== Problem ==
Only the lines that include "video" should be copied from the data below.

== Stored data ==

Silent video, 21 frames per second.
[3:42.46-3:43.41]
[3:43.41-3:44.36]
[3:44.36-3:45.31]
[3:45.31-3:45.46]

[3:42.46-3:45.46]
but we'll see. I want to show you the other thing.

==

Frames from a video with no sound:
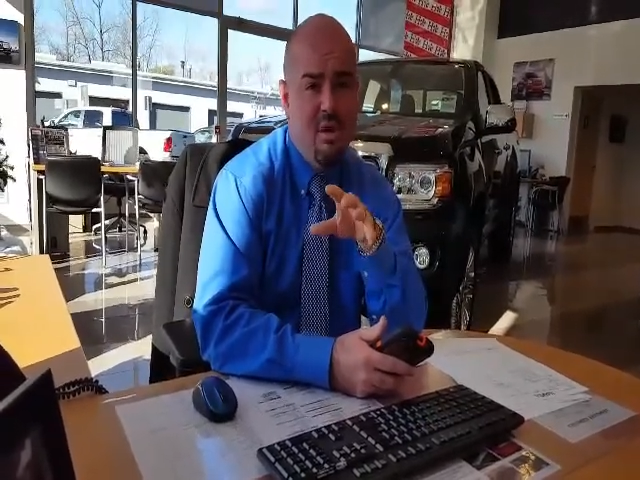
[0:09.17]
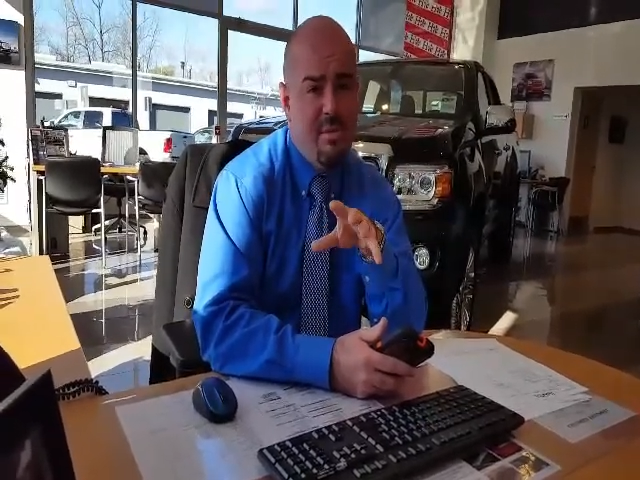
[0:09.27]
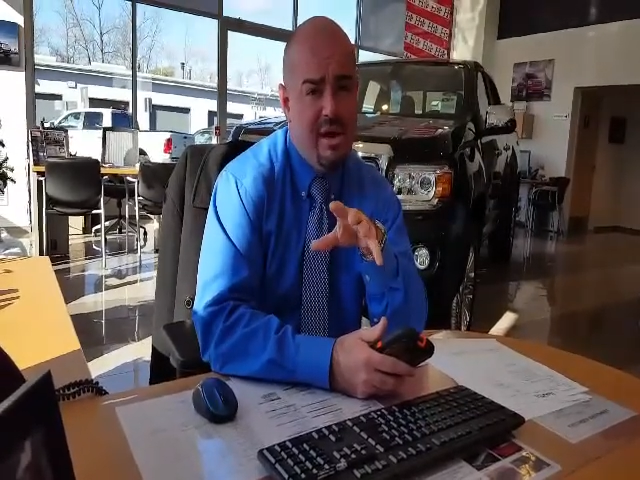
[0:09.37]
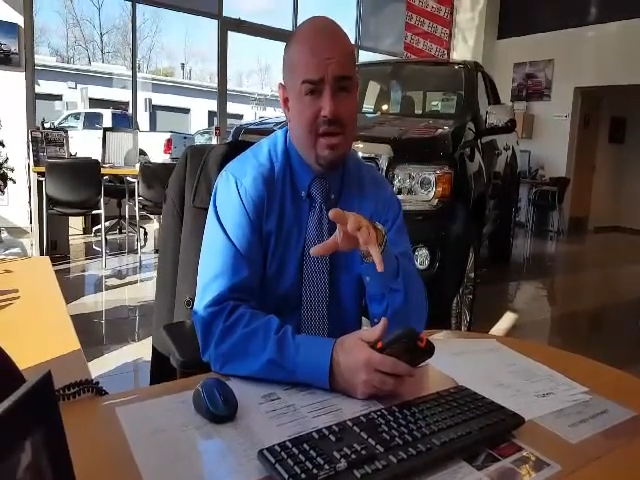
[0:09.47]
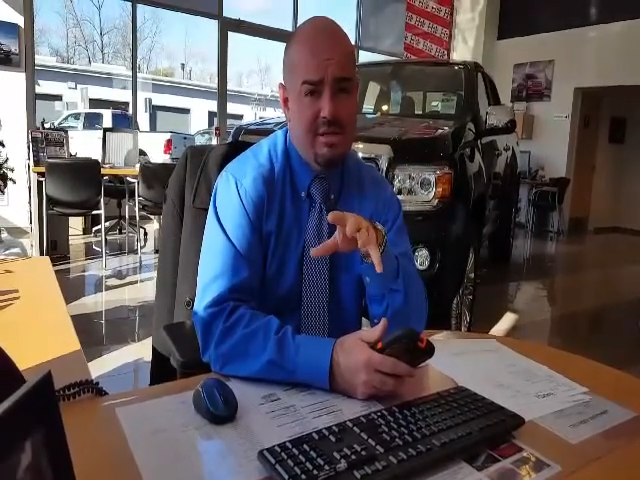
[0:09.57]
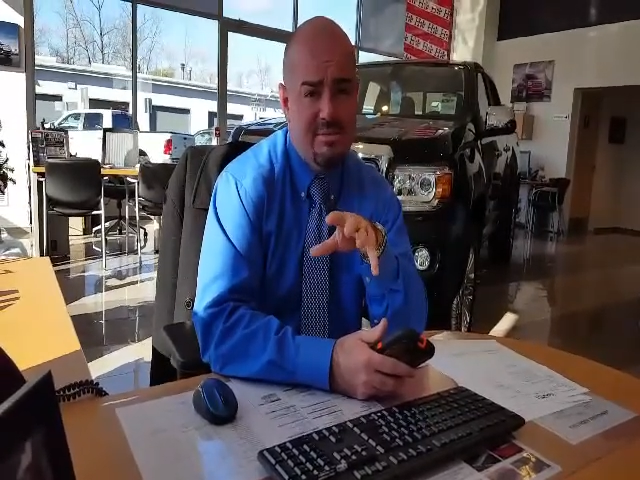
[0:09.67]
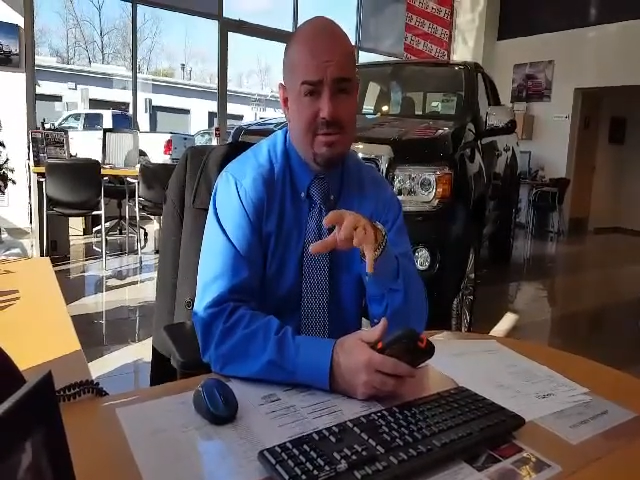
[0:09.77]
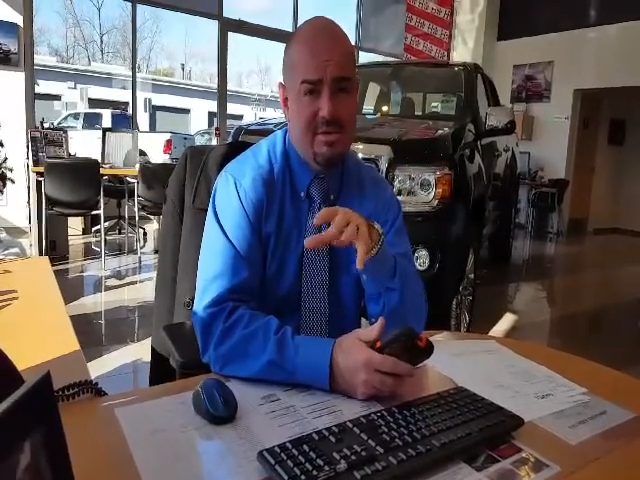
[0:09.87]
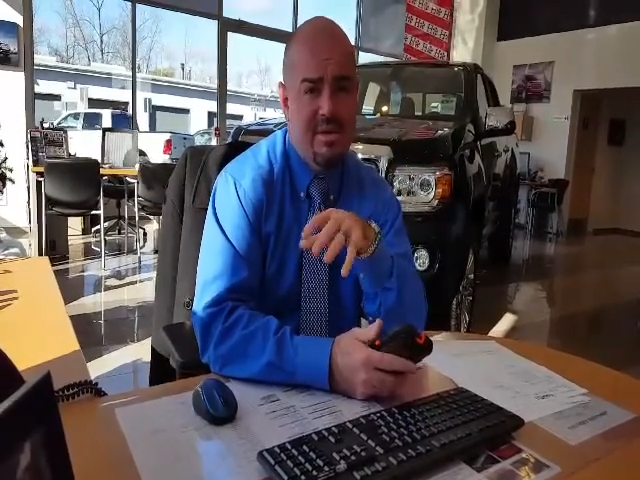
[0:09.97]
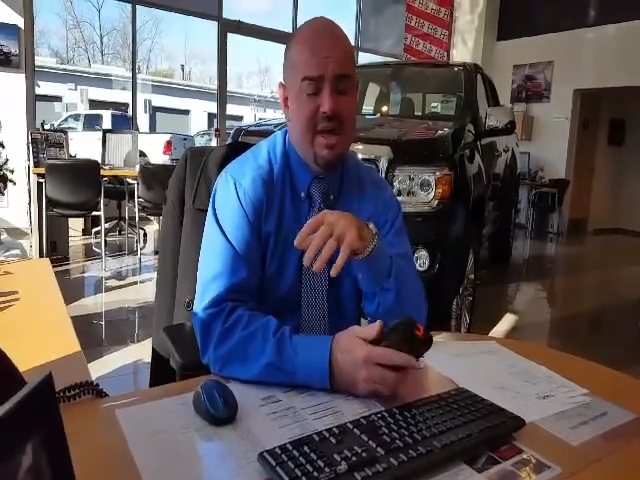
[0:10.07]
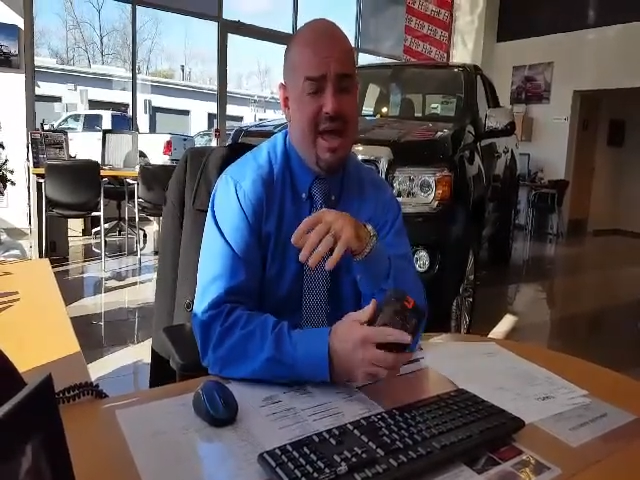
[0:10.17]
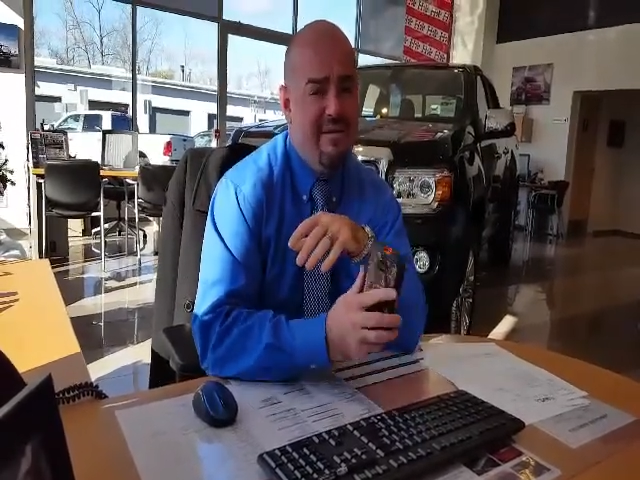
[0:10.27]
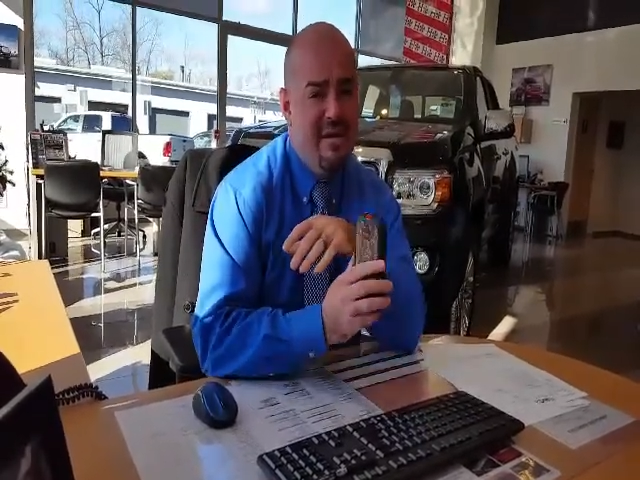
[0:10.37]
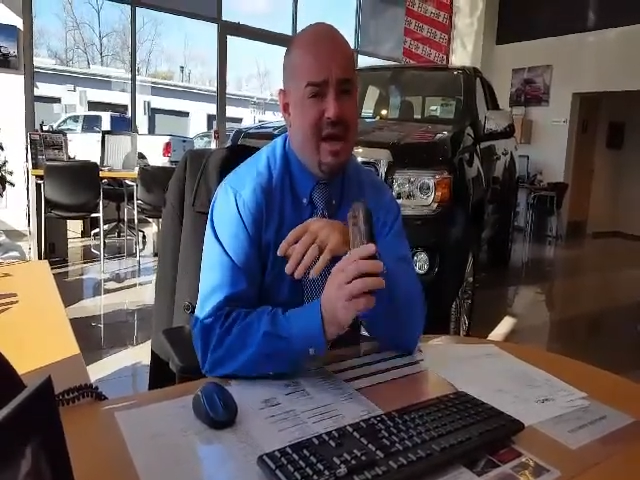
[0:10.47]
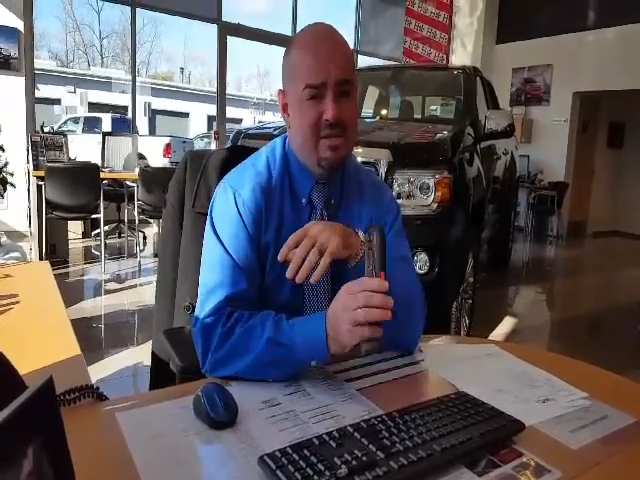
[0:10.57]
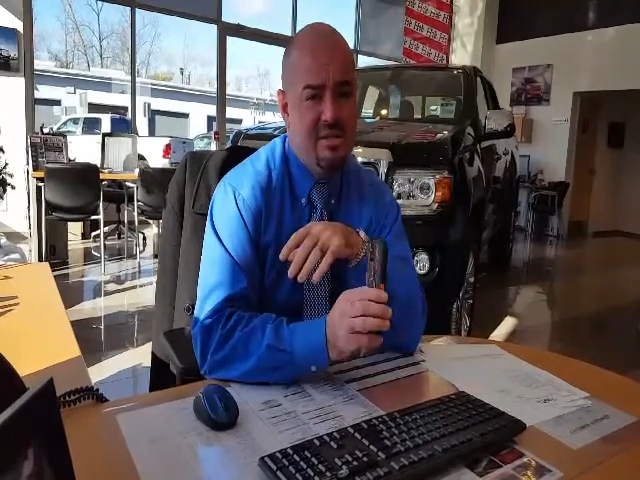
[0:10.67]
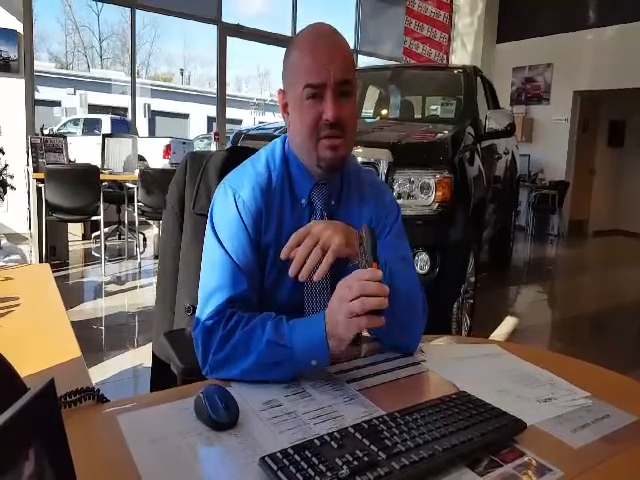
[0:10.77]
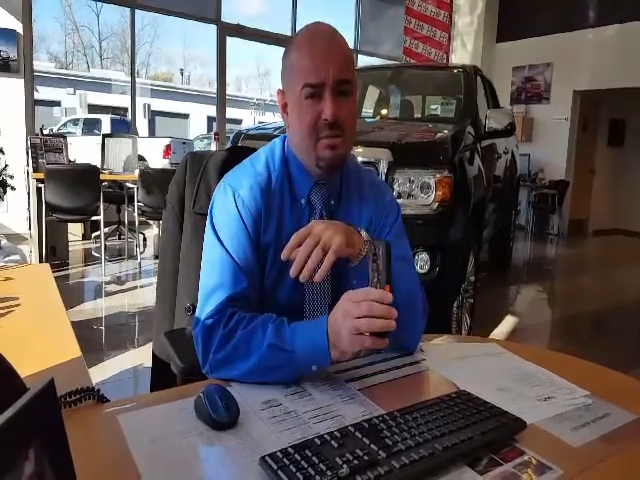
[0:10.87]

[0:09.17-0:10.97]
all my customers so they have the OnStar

== Solved exercise ==
Silent video, 21 frames per second.
Frames from a video with no sound:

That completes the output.